Był piłkarz i trener Widzewa Łódź i ŁKS-u Łódź był w środę gościem audycji #DerbyFM na antenie oficjalnego klubowego radia. To pierwszy z cyklu programów poświęconych w całości zbliżającym się 66. derbom Łodzi.

Marek Dziuba to postać w historii łódzkiej rywalizacji derbowej wyjątkowa. Świetny przed laty obrońca był w swojej karierze sportowej piłkarzem zarówno Widzewa, jak i ŁKS-u. Co więcej, po zakończeniu kariery piłkarskiej w obu klubach pełnił funkcję pierwszego trenera, sięgając z nimi po ligowe medale. Pierwszy raz barwy zmienił w 1984 roku, przechodząc z ŁKS-u, którego był wychowankiem, do Widzewa.

- Mój transfer podyktowany był między innymi tym, że chciałem doświadczyć gry w europejskich pucharach. I to mi się udało. Rozegrałem kilkanaście takich spotkań. W tym czasie pierwszy raz pokonaliśmy rywala z Niemiec - Borussię Moenchengladbach, po golu nieżyjącego już Włodzimierza Smolarka. Wcześniej grając 11 lat w ŁKS-ie nie było mi dane poznać smaku gry w europejskich pucharach. Te międzynarodowe doświadczenia miałem tylko z meczów reprezentacji - powiedział Marek Dziuba w rozmowie z Jakubem Dyktyńskim.

Wielokrotny reprezentant kraju, medalista mistrzostw świata z 1982 roku, przyznał na antenie Widzew.FM, że do klubu z Al.
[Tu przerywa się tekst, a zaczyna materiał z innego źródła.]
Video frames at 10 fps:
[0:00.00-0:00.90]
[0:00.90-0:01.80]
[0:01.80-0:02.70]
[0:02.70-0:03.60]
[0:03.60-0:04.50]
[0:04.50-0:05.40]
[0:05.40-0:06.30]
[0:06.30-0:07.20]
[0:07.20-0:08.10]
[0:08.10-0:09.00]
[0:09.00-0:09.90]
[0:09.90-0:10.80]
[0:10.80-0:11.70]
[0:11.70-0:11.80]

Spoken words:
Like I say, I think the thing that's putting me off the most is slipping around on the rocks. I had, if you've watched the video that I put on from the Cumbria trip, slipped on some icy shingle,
Piłsudskiego chciał przejść już wcześniej, ale wówczas nie było to możliwe. Gdy już jednak zmienił barwy, w nowym środowisku odnalazł się błyskawicznie. - Bardzo miło wspominam przejście z ŁKS-u do Widzewa. Szybko, bo chyba po trzech miesiącach, wybrany zostałem kapitanem drużyny, co dużo mówi o przyjęciu mnie przez kolegów z szatni i kierownictwo klubu. Bardzo dobrze mój transfer odebrali również kibice Widzewa - wyjaśnił.
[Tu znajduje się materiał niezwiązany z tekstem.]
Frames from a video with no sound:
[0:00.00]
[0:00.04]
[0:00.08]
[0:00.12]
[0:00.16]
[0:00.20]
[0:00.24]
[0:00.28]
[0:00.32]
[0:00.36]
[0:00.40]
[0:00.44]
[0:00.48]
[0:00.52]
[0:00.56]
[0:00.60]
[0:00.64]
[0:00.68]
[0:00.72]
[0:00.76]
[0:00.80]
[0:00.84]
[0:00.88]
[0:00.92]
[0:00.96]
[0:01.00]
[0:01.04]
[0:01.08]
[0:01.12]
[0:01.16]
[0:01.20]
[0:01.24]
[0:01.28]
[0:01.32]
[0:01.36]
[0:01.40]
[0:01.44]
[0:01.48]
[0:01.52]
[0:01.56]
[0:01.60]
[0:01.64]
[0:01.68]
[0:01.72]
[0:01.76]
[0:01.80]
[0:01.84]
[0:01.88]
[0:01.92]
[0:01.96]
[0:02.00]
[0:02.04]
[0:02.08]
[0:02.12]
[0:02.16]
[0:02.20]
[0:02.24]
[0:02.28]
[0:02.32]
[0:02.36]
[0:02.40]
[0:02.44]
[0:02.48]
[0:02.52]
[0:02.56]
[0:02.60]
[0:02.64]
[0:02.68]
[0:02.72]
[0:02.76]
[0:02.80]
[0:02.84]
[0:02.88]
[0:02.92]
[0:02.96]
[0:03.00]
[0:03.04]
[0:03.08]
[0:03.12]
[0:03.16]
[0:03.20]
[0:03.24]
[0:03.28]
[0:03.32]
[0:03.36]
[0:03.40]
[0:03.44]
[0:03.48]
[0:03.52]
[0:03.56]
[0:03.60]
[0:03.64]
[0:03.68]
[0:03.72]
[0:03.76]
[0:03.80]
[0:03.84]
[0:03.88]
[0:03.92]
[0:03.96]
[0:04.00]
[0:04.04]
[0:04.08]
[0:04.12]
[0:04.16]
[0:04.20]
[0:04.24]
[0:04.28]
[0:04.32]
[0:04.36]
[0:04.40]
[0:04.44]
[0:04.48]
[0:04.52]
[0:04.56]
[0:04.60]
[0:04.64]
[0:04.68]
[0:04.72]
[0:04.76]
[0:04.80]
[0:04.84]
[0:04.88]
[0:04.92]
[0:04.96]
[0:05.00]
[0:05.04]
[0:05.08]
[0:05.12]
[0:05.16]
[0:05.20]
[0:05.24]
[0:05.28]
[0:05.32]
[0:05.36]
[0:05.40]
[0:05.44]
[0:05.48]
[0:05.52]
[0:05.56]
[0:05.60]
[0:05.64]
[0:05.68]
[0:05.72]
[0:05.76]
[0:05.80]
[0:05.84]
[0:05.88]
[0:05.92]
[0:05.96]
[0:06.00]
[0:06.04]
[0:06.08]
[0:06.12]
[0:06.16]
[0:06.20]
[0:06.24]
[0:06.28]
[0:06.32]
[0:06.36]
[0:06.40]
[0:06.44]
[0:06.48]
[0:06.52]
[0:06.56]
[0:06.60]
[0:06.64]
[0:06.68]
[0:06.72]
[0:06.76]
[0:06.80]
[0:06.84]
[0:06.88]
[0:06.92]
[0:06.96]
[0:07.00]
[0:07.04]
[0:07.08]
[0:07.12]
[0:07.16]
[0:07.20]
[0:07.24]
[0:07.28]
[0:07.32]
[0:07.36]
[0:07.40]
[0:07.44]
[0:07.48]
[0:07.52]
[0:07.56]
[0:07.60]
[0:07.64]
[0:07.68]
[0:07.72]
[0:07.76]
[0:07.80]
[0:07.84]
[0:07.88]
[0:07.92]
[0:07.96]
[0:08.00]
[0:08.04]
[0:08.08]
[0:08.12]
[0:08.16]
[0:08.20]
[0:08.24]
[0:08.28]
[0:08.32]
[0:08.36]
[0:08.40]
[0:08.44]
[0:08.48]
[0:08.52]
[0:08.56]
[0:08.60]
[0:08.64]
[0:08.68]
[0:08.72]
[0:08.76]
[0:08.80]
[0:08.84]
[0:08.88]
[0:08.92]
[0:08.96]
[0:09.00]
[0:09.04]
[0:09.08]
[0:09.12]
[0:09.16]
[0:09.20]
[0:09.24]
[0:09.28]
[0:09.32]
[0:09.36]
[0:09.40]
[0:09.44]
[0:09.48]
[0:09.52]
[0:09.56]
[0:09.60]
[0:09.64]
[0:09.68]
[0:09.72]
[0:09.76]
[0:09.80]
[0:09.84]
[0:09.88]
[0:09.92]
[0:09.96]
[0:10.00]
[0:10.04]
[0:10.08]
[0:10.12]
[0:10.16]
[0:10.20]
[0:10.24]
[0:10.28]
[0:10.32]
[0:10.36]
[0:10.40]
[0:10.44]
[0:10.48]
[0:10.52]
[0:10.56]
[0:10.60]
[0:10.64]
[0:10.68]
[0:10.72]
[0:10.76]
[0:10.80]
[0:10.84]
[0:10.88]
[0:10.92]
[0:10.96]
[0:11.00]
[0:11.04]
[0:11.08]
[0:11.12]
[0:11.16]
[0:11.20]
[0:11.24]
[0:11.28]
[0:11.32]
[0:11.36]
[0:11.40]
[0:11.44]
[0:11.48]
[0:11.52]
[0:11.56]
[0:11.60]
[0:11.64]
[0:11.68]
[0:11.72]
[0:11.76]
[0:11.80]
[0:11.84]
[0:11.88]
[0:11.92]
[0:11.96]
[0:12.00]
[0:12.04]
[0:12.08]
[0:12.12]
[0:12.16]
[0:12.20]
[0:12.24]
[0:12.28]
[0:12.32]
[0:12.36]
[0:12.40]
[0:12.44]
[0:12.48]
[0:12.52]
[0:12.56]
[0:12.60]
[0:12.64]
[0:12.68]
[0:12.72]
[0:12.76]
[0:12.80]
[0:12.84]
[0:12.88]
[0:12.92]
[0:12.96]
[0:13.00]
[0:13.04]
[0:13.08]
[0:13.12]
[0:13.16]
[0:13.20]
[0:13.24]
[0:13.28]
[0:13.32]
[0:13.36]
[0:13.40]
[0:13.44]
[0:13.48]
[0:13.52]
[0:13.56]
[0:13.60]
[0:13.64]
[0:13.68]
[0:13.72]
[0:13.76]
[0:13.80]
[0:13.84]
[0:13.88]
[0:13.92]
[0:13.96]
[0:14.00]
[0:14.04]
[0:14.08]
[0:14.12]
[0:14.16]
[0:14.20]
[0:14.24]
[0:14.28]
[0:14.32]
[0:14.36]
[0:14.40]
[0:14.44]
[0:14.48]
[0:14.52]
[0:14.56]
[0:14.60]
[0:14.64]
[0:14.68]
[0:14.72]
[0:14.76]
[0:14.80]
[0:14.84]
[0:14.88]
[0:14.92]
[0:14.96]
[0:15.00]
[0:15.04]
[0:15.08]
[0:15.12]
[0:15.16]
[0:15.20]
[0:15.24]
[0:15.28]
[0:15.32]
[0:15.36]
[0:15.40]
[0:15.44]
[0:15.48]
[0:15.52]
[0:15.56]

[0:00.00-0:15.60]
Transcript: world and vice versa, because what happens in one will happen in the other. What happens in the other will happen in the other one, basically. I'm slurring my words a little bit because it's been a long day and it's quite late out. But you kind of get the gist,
Wydawać by się mogło, że walka o prymat w mieście powodować mogła napięte relacje między piłkarzami obu zespołów. W tamtych czasach było jednak zupełnie inaczej. - Rywalizacja między nami istniała tylko i wyłącznie na boisku. Na stadion przychodziło wówczas po 20-30 tysięcy kibiców. To było wielkie święto całego miasta. W obu drużynach trzy czwarte zawodników pochodziło z Łodzi lub okolic, więc były to derby, które śmiało można było określać mianem typowo łódzkich. Po zakończeniu meczu byliśmy jednak kolegami, przyjaciółmi, zdarzało się, że spędzaliśmy wolny czas razem. Chętnie wspominaliśmy wtedy śmieszne momenty z tych bezpośrednich meczów - powiedział Dziuba.
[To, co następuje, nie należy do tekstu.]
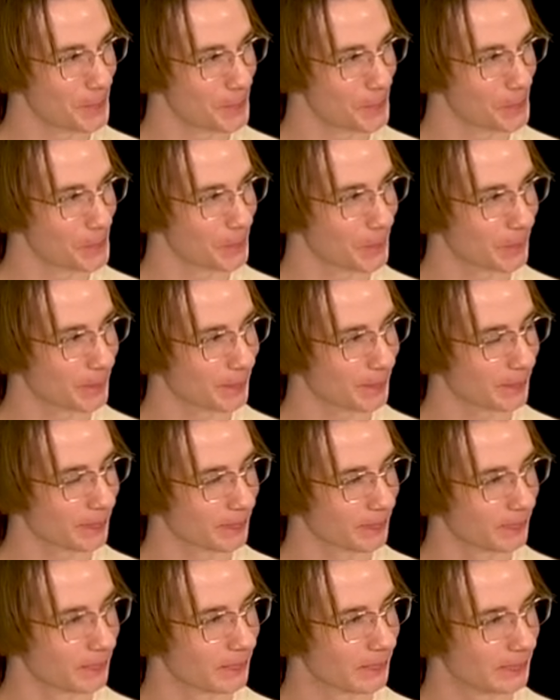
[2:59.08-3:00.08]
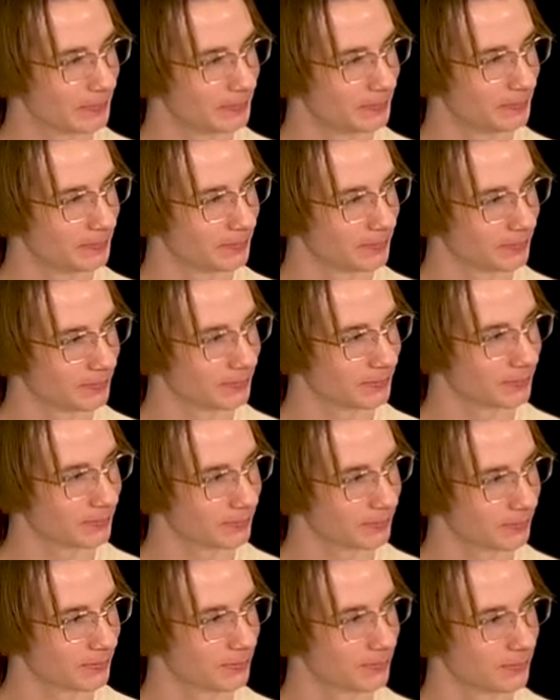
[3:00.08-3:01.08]

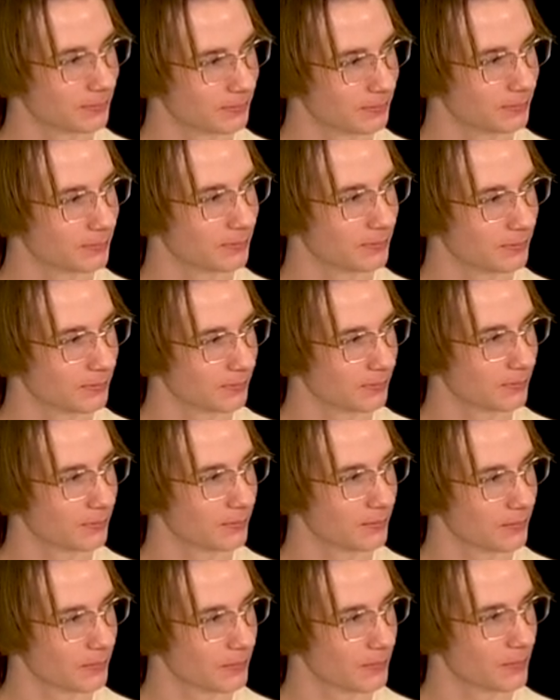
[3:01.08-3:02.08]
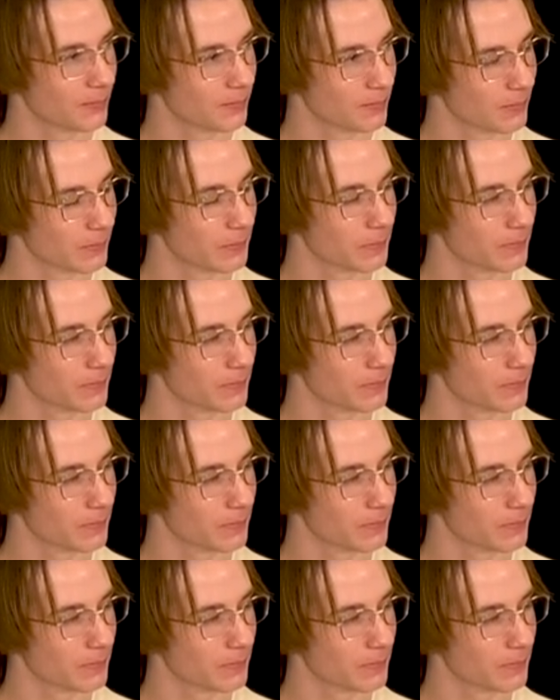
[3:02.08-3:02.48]
This person isn't speaking.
Związany z oboma klubami były zawodnik i trener nie jest w stanie wskazać faworyta najbliższych, 66. derbach Łodzi. - Spotkają się dwie drużyny, których formę trudno ocenić jednoznacznie po pierwszych wiosennych meczach. Warto pamiętać, że derby rządzą się swoimi prawami. Decyduje dyspozycja dnia, zwłaszcza że na taki mecz nie trzeba nikogo mobilizować. Wielka szkoda, że spotkanie to odbędzie się bez udziału publiczności. Życzę powadzenia obu zespołom, niech wygra lepszy - zaznaczył jeden w gości środowej audycji #DerbyFM.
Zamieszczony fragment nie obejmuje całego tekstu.